━━━━━ RECORDS FOR THIS EXERCISE

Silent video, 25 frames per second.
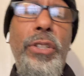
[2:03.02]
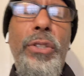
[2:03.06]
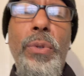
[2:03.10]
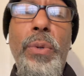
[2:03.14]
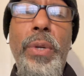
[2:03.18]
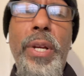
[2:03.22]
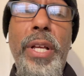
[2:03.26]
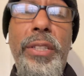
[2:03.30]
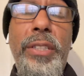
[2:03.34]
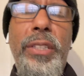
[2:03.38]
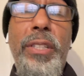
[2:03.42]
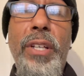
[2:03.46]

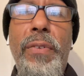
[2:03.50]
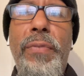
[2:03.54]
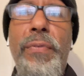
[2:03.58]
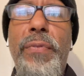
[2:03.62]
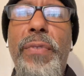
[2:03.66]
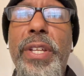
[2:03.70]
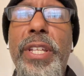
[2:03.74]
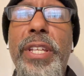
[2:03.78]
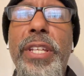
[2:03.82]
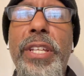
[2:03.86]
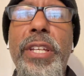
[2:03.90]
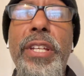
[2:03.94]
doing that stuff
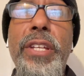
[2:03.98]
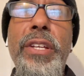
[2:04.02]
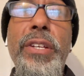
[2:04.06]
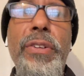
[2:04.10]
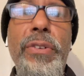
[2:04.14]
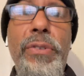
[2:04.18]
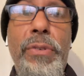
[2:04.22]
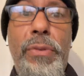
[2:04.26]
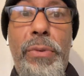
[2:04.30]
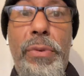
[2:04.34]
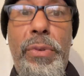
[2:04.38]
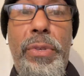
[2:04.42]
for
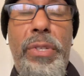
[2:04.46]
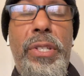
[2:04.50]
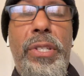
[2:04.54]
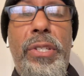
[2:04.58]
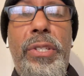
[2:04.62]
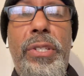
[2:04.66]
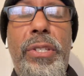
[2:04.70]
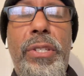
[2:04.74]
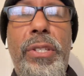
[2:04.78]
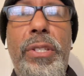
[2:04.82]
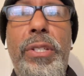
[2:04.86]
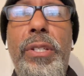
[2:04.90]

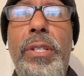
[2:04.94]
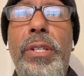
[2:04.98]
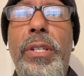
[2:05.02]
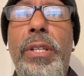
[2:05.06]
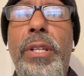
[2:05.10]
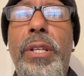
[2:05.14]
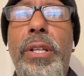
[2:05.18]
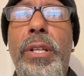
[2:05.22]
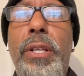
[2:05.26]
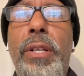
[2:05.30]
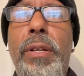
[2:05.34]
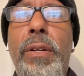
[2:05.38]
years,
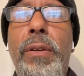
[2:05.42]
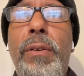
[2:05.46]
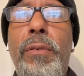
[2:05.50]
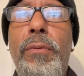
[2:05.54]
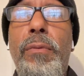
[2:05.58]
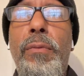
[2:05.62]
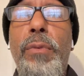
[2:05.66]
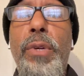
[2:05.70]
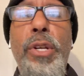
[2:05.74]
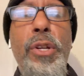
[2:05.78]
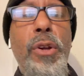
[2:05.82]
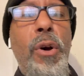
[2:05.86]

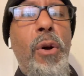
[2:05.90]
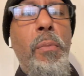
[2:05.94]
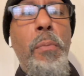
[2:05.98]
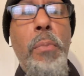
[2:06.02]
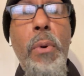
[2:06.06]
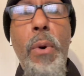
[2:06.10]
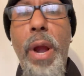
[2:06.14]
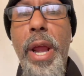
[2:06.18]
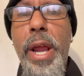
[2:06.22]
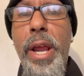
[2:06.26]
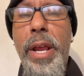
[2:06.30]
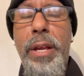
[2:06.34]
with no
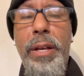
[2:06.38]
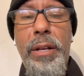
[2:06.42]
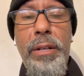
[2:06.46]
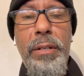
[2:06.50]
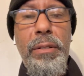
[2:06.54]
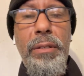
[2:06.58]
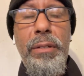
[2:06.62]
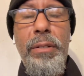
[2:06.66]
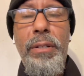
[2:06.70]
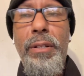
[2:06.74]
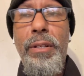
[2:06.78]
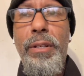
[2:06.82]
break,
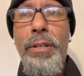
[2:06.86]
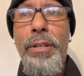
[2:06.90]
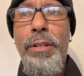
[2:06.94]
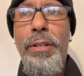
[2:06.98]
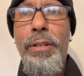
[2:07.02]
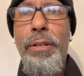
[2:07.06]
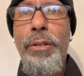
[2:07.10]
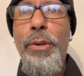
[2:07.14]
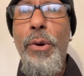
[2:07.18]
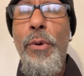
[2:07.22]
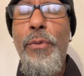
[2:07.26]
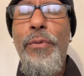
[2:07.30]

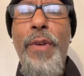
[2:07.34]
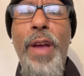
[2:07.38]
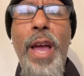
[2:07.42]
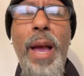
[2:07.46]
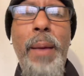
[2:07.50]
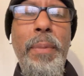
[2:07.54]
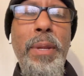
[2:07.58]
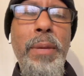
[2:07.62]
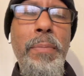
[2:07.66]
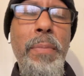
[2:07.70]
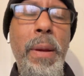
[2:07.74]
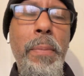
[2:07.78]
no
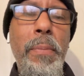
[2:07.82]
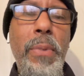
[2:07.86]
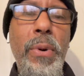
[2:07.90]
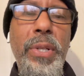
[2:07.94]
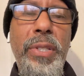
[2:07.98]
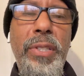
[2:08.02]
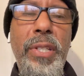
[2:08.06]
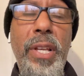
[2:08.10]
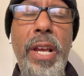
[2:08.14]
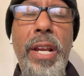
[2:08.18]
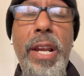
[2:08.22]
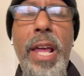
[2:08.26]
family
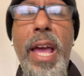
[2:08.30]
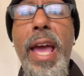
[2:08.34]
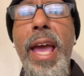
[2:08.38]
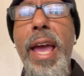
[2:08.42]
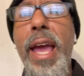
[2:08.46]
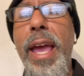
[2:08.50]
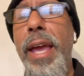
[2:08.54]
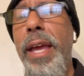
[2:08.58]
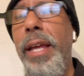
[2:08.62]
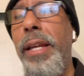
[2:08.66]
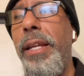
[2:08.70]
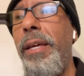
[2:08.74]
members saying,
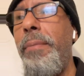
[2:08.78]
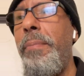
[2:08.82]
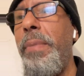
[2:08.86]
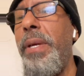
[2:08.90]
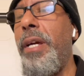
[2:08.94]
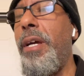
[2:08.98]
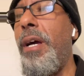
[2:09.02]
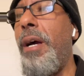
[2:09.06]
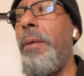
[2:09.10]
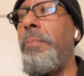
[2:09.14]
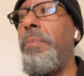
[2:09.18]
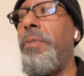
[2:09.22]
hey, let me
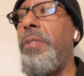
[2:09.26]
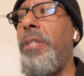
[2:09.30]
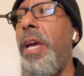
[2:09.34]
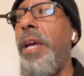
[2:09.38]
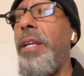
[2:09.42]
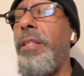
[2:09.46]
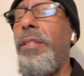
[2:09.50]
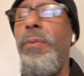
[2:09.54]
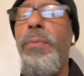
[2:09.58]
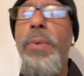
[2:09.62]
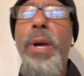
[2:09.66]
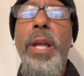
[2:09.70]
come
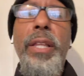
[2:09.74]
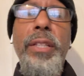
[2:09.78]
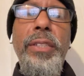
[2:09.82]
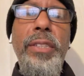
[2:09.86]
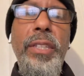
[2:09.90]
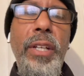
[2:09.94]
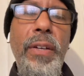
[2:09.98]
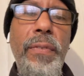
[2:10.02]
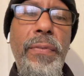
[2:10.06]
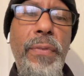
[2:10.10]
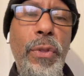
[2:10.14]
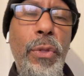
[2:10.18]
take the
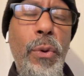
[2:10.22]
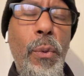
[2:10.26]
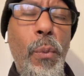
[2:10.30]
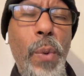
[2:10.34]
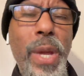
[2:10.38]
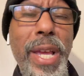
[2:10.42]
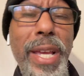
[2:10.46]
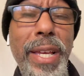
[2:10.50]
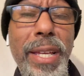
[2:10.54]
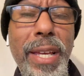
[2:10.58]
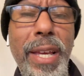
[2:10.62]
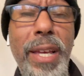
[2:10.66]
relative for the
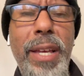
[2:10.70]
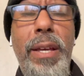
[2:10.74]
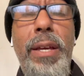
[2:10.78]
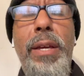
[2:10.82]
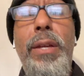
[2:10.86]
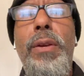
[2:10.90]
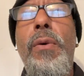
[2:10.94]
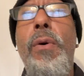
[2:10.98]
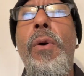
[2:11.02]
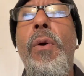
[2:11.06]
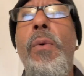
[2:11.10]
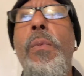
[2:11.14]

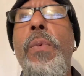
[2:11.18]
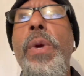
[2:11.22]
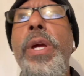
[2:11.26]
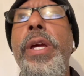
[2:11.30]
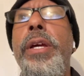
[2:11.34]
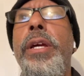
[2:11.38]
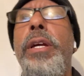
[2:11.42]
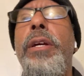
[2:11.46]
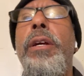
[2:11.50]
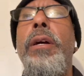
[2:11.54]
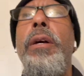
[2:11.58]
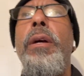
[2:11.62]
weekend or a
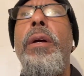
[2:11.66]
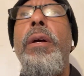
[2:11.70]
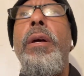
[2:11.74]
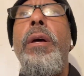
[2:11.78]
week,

━━━━━━━━━━
━━━━━ RECORDS FOR THIS EXERCISE

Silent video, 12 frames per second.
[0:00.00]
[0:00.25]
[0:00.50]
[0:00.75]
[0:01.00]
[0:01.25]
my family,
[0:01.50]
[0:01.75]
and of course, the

━━━━━━━━━━
━━━━━ RECORDS FOR THIS EXERCISE

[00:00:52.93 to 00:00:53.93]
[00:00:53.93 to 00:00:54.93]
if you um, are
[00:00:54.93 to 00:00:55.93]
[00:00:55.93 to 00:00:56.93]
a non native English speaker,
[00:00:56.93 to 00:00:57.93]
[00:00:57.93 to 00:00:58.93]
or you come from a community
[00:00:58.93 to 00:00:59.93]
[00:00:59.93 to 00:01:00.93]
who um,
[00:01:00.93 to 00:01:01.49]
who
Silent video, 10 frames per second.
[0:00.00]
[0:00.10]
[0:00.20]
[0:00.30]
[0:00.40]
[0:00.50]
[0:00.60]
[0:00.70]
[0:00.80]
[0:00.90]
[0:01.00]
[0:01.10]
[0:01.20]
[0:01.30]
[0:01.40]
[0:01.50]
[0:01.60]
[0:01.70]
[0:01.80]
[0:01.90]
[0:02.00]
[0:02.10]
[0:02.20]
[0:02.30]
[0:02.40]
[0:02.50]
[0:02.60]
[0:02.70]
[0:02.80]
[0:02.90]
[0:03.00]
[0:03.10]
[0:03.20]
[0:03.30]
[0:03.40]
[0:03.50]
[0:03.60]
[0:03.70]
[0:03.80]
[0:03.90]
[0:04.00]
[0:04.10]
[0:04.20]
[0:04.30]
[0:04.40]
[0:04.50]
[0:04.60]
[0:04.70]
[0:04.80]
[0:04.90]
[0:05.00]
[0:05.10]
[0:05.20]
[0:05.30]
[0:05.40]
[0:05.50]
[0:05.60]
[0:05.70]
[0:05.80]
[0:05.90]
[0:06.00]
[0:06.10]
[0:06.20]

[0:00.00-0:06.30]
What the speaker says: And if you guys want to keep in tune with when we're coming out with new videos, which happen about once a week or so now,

━━━━━━━━━━

**WHAT TO DO**
Above are the entries; copy out every line among them that contains the word "Silent".

**REPLY TO THE TASK**
Silent video, 25 frames per second.
Silent video, 12 frames per second.
Silent video, 10 frames per second.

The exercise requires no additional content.